The record does not reflect that Smith requested a record be made nor does it
reflect that he brought any objection to the lack of reporter to the trial court’s
attention. See Giles v. Fed. Nat’l Mortg. Ass’n, No. 14-14-00931-CV, 2016 WL
308575, at *1 (Tex. App.—Houston [14th Dist.] Jan. 26, 2016, no pet.) (mem. op.)
(stating objection to lack of reporter’s objection could have been made in writing
and included in clerk’s record). Smith’s failure to comply with the applicable laws
and rules of procedure is not excused because he was proceeding pro se. See
Johnson, 2016 WL 2745265, at *3 (citing Mansfield State Bank v. Cohn, 573
S.W.2d 181, 185 (Tex. 1978)). Smith did not properly request a reporter’s record,
nor did he preserve his complaint that the trial court did not provide one. See TEX.
R. APP. P. 33.1. Accordingly, Smith cannot show error in failure to take a record.
See Nabalek, 290 S.W.3d at 231 (party cannot show error in failure to take record
if party does not demonstrate that it requested court reporter take a record). We
overrule his complaint regarding lack of a court reporter and reporter’s record.
8
Appeal to the County Court at Law
Finally, Smith argues that the appellees failed to file a motion to set aside the
justice court’s order before appealing to the county court at law. Ideal Towing
responds that the Texas Rules of Civil Procedure did not require such a motion.
We agree.
A party may file a motion for new trial no later than 14 days after a
judgment is signed. TEX. R. CIV. P. 505.3(c). A party need not move for new trial
as a prerequisite for appealing the judgment.
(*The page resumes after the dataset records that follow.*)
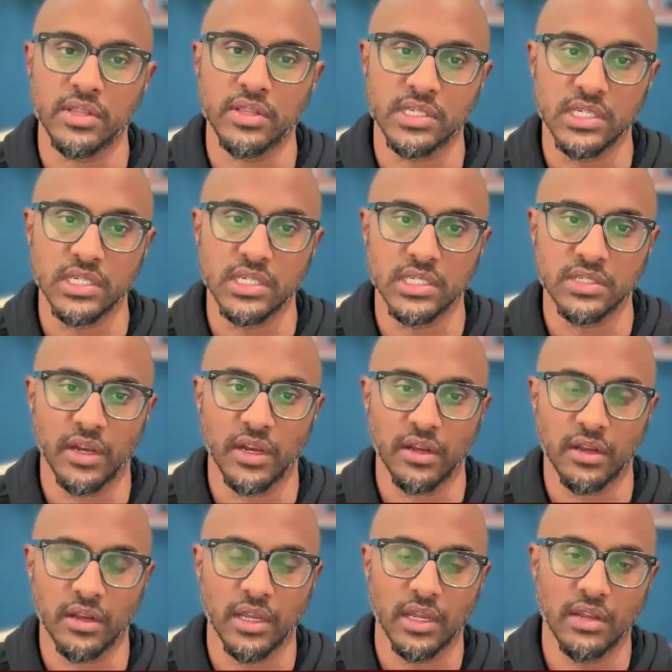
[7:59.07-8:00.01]
the
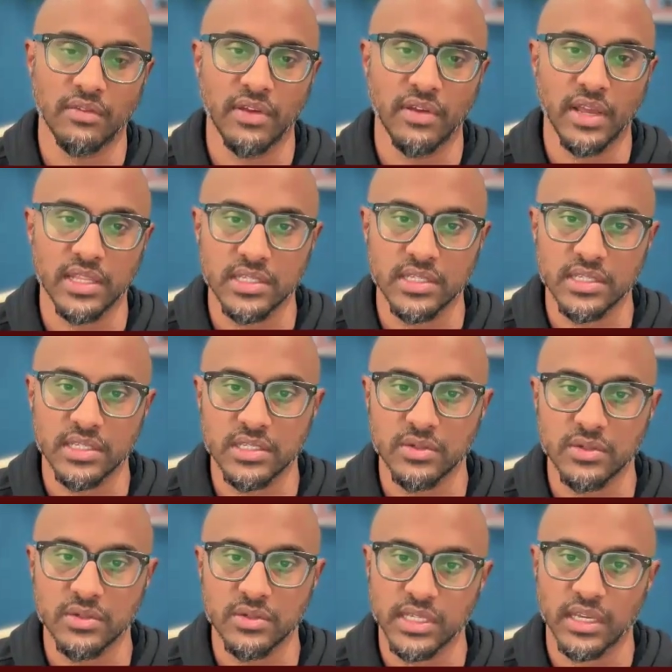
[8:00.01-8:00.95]
ceasefire advances
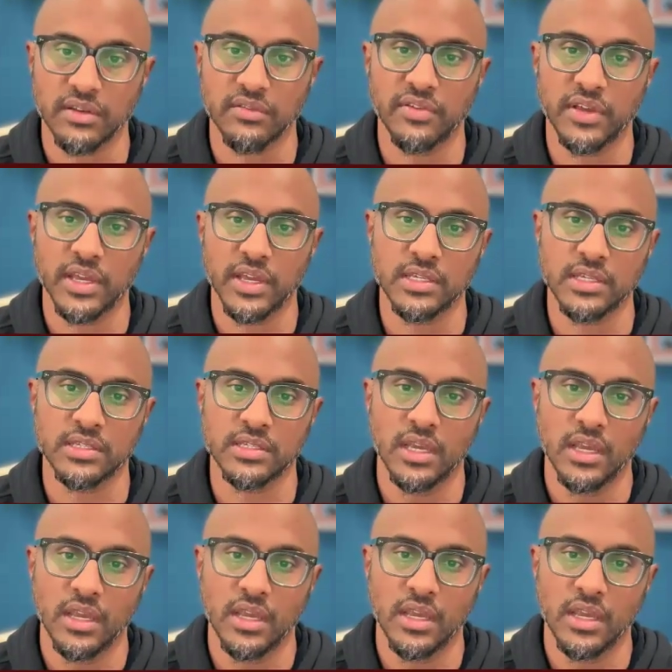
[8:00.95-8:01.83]
to a second phase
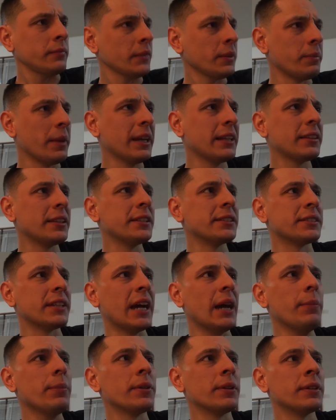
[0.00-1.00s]
make things
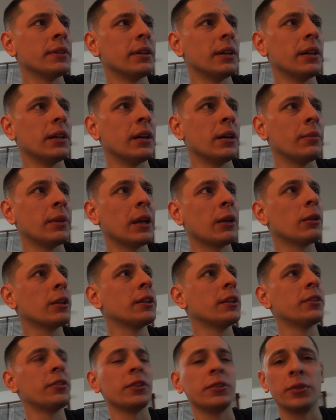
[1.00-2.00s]
happen. Not only
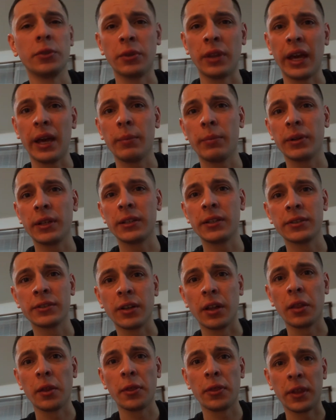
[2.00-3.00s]
does he do that, but he does
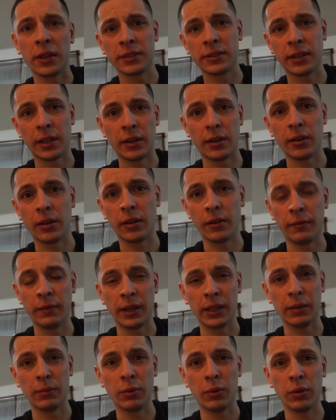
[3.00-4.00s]
other things that are
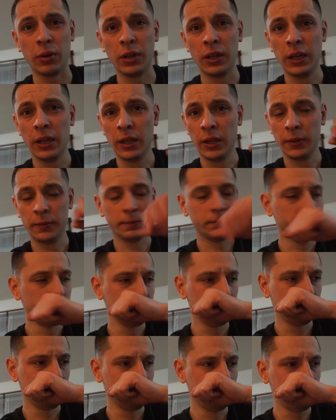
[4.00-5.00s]
available.
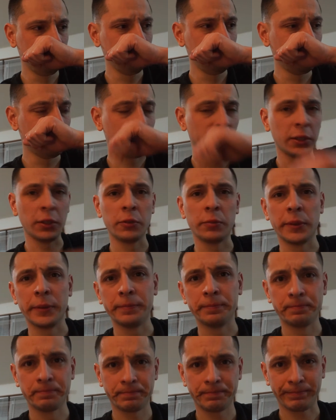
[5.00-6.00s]
Excuse
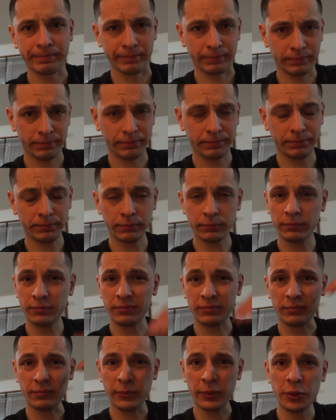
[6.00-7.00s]
me.
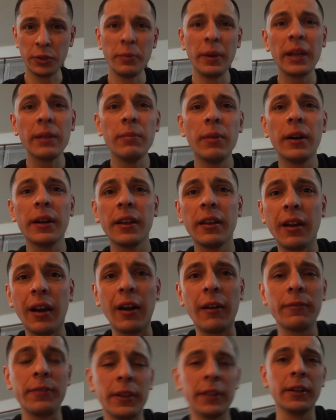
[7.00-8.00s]
To make money
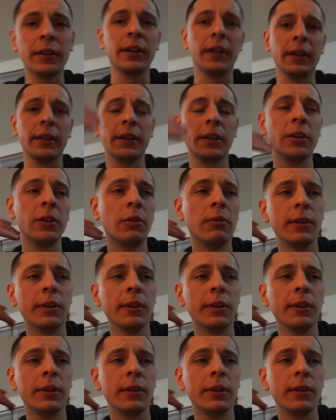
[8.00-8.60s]
off the internet, you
See id. § 505.3(d) (“Motion Not
Required. Failure to file a [motion for new trial] under this rule does not affect a
party’s right to appeal the underlying judgment.”) A party perfects an appeal from
the justice court to the county court at law by paying a bond, cash deposit, or filing
a statement of inability to pay court costs. See id. § 506.1(h). The case must be
tried de novo in the county court. Id. § 506.3. “A trial de novo is a new trial in
which the entire case is presented as if there has been no previous trial.” Id.
The appellees did not err by appealing the judgment to the county court at
law without first moving for a new trial in the justice court. We overrule Smith’s
third issue.
9
Conclusion
We affirm the judgment of the trial court.
Peter Kelly
Justice
Panel consists of Justices Kelly, Rivas-Molloy, and Guerra.